* [What is needed]: Go through the entries and copy every one exactly.

* [Data to use]:
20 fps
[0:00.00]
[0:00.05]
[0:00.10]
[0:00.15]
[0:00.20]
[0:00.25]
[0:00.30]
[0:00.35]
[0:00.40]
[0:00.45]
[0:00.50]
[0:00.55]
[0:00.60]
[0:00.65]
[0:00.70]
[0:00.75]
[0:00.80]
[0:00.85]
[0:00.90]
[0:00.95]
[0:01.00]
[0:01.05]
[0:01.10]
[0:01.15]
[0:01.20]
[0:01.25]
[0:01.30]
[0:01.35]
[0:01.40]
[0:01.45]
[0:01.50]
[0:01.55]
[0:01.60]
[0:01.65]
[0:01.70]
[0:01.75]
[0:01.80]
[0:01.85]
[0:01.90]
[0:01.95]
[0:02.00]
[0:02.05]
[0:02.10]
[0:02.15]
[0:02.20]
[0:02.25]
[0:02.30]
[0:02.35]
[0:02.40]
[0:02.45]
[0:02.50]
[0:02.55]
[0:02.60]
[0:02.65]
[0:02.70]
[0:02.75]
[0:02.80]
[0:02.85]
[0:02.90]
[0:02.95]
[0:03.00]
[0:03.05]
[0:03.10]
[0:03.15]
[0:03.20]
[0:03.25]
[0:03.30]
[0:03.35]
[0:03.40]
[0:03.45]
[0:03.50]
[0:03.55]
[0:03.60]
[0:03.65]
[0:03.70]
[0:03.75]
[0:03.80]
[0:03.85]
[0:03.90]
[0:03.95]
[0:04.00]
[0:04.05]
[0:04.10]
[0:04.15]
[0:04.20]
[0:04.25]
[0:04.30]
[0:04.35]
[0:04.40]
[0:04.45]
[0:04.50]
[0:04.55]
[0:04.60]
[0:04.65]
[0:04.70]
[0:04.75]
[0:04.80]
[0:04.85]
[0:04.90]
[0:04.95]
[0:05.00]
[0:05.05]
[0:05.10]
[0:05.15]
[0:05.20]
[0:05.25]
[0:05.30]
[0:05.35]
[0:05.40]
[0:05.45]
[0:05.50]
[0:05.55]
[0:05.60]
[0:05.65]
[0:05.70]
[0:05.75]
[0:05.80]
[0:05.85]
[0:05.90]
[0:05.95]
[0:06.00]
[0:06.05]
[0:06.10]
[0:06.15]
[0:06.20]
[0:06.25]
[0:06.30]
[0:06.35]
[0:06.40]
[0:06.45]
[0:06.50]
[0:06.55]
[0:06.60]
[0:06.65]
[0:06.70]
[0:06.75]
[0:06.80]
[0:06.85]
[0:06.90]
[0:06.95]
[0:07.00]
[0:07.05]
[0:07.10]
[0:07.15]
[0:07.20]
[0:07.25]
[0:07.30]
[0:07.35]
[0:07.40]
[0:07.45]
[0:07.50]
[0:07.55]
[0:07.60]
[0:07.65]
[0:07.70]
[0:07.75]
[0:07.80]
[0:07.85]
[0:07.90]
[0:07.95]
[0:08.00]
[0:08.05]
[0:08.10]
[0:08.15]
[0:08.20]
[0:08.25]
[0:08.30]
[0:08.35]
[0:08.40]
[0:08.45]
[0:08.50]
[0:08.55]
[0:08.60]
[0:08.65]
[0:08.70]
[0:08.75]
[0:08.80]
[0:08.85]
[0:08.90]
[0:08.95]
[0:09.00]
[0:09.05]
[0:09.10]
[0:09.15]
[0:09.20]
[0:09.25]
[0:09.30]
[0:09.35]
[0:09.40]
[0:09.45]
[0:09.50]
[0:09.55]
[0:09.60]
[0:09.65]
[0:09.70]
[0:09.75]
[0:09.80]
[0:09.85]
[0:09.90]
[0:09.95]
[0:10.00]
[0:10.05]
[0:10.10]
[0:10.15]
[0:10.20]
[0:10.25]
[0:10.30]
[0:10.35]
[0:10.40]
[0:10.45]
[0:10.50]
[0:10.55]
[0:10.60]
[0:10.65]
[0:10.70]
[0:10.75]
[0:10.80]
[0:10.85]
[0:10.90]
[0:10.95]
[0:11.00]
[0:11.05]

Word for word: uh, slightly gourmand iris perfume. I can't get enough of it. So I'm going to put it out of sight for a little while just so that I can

* [Response to the exercise]:
20 fps
[0:00.00]
[0:00.05]
[0:00.10]
[0:00.15]
[0:00.20]
[0:00.25]
[0:00.30]
[0:00.35]
[0:00.40]
[0:00.45]
[0:00.50]
[0:00.55]
[0:00.60]
[0:00.65]
[0:00.70]
[0:00.75]
[0:00.80]
[0:00.85]
[0:00.90]
[0:00.95]
[0:01.00]
[0:01.05]
[0:01.10]
[0:01.15]
[0:01.20]
[0:01.25]
[0:01.30]
[0:01.35]
[0:01.40]
[0:01.45]
[0:01.50]
[0:01.55]
[0:01.60]
[0:01.65]
[0:01.70]
[0:01.75]
[0:01.80]
[0:01.85]
[0:01.90]
[0:01.95]
[0:02.00]
[0:02.05]
[0:02.10]
[0:02.15]
[0:02.20]
[0:02.25]
[0:02.30]
[0:02.35]
[0:02.40]
[0:02.45]
[0:02.50]
[0:02.55]
[0:02.60]
[0:02.65]
[0:02.70]
[0:02.75]
[0:02.80]
[0:02.85]
[0:02.90]
[0:02.95]
[0:03.00]
[0:03.05]
[0:03.10]
[0:03.15]
[0:03.20]
[0:03.25]
[0:03.30]
[0:03.35]
[0:03.40]
[0:03.45]
[0:03.50]
[0:03.55]
[0:03.60]
[0:03.65]
[0:03.70]
[0:03.75]
[0:03.80]
[0:03.85]
[0:03.90]
[0:03.95]
[0:04.00]
[0:04.05]
[0:04.10]
[0:04.15]
[0:04.20]
[0:04.25]
[0:04.30]
[0:04.35]
[0:04.40]
[0:04.45]
[0:04.50]
[0:04.55]
[0:04.60]
[0:04.65]
[0:04.70]
[0:04.75]
[0:04.80]
[0:04.85]
[0:04.90]
[0:04.95]
[0:05.00]
[0:05.05]
[0:05.10]
[0:05.15]
[0:05.20]
[0:05.25]
[0:05.30]
[0:05.35]
[0:05.40]
[0:05.45]
[0:05.50]
[0:05.55]
[0:05.60]
[0:05.65]
[0:05.70]
[0:05.75]
[0:05.80]
[0:05.85]
[0:05.90]
[0:05.95]
[0:06.00]
[0:06.05]
[0:06.10]
[0:06.15]
[0:06.20]
[0:06.25]
[0:06.30]
[0:06.35]
[0:06.40]
[0:06.45]
[0:06.50]
[0:06.55]
[0:06.60]
[0:06.65]
[0:06.70]
[0:06.75]
[0:06.80]
[0:06.85]
[0:06.90]
[0:06.95]
[0:07.00]
[0:07.05]
[0:07.10]
[0:07.15]
[0:07.20]
[0:07.25]
[0:07.30]
[0:07.35]
[0:07.40]
[0:07.45]
[0:07.50]
[0:07.55]
[0:07.60]
[0:07.65]
[0:07.70]
[0:07.75]
[0:07.80]
[0:07.85]
[0:07.90]
[0:07.95]
[0:08.00]
[0:08.05]
[0:08.10]
[0:08.15]
[0:08.20]
[0:08.25]
[0:08.30]
[0:08.35]
[0:08.40]
[0:08.45]
[0:08.50]
[0:08.55]
[0:08.60]
[0:08.65]
[0:08.70]
[0:08.75]
[0:08.80]
[0:08.85]
[0:08.90]
[0:08.95]
[0:09.00]
[0:09.05]
[0:09.10]
[0:09.15]
[0:09.20]
[0:09.25]
[0:09.30]
[0:09.35]
[0:09.40]
[0:09.45]
[0:09.50]
[0:09.55]
[0:09.60]
[0:09.65]
[0:09.70]
[0:09.75]
[0:09.80]
[0:09.85]
[0:09.90]
[0:09.95]
[0:10.00]
[0:10.05]
[0:10.10]
[0:10.15]
[0:10.20]
[0:10.25]
[0:10.30]
[0:10.35]
[0:10.40]
[0:10.45]
[0:10.50]
[0:10.55]
[0:10.60]
[0:10.65]
[0:10.70]
[0:10.75]
[0:10.80]
[0:10.85]
[0:10.90]
[0:10.95]
[0:11.00]
[0:11.05]

Word for word: uh, slightly gourmand iris perfume. I can't get enough of it. So I'm going to put it out of sight for a little while just so that I can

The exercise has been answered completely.